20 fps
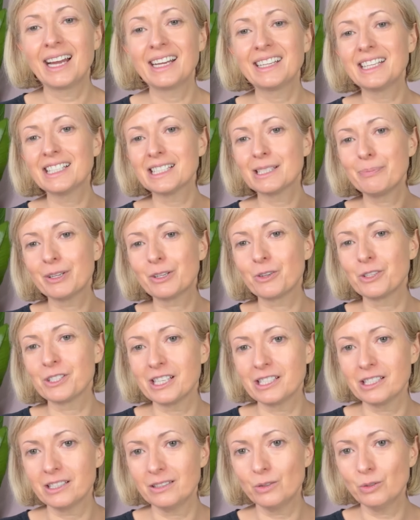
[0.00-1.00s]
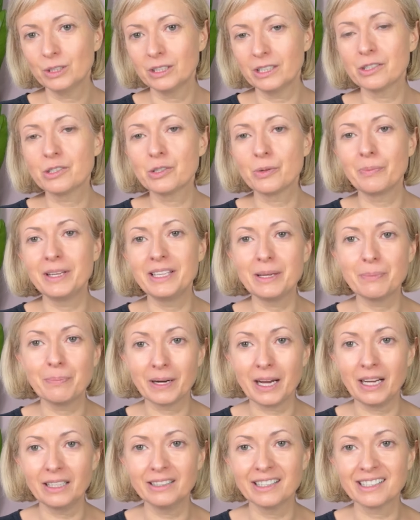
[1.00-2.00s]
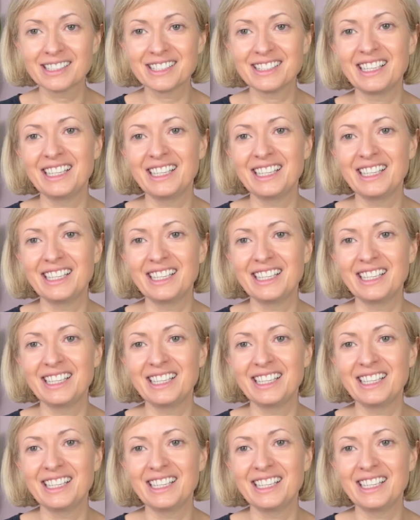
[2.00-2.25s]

i guess because i ordered so many products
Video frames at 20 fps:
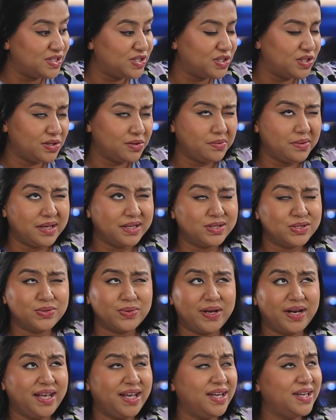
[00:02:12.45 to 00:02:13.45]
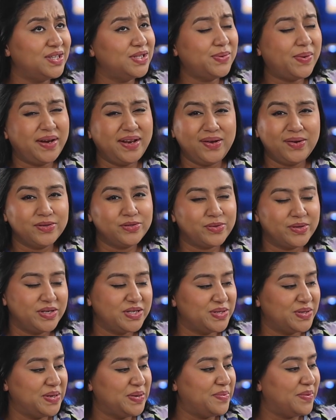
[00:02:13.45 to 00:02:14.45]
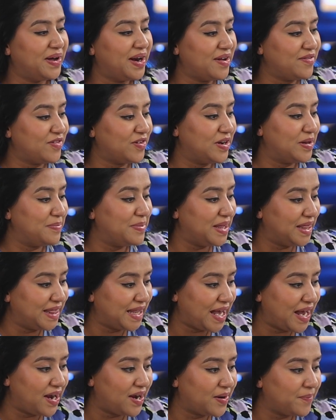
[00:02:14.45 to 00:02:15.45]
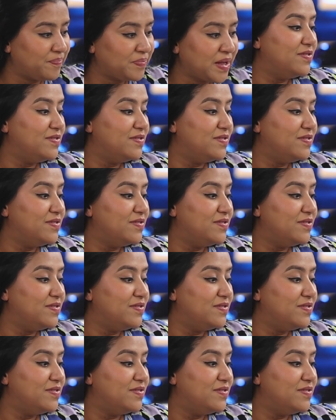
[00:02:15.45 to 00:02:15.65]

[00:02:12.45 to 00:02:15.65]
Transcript: to in 2020 or 2021. I've already been there.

Prompt
Omit the pictures. Output every record above word for word.

Response below
20 fps
[0.00-1.00s]
[1.00-2.00s]
[2.00-2.25s]

i guess because i ordered so many products
Video frames at 20 fps:
[00:02:12.45 to 00:02:13.45]
[00:02:13.45 to 00:02:14.45]
[00:02:14.45 to 00:02:15.45]
[00:02:15.45 to 00:02:15.65]

[00:02:12.45 to 00:02:15.65]
Transcript: to in 2020 or 2021. I've already been there.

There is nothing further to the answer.